The records should be repeated word for word, pictures excluded.

*Collected data entries*.
________

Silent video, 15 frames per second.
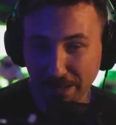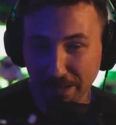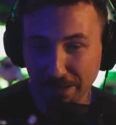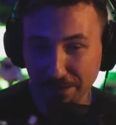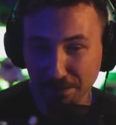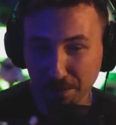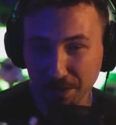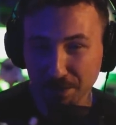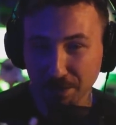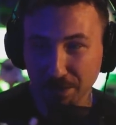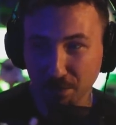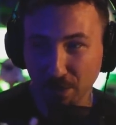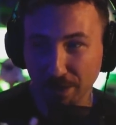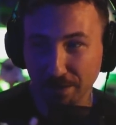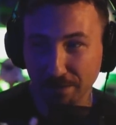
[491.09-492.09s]
uh,
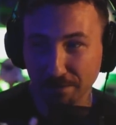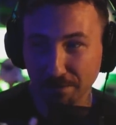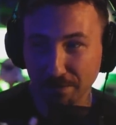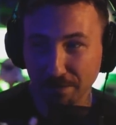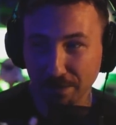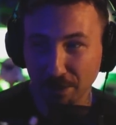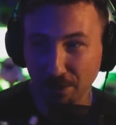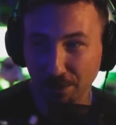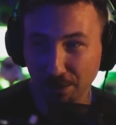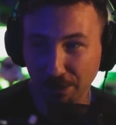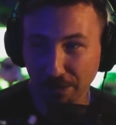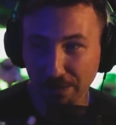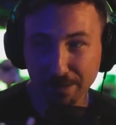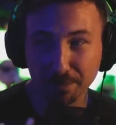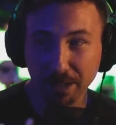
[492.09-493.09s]
especially when you know they're
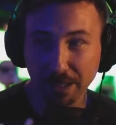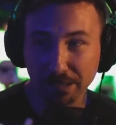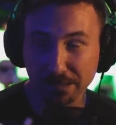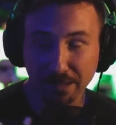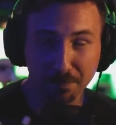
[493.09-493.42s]
claiming it's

________

*Solution to this problem*.
Silent video, 15 frames per second.
[491.09-492.09s]
uh,
[492.09-493.09s]
especially when you know they're
[493.09-493.42s]
claiming it's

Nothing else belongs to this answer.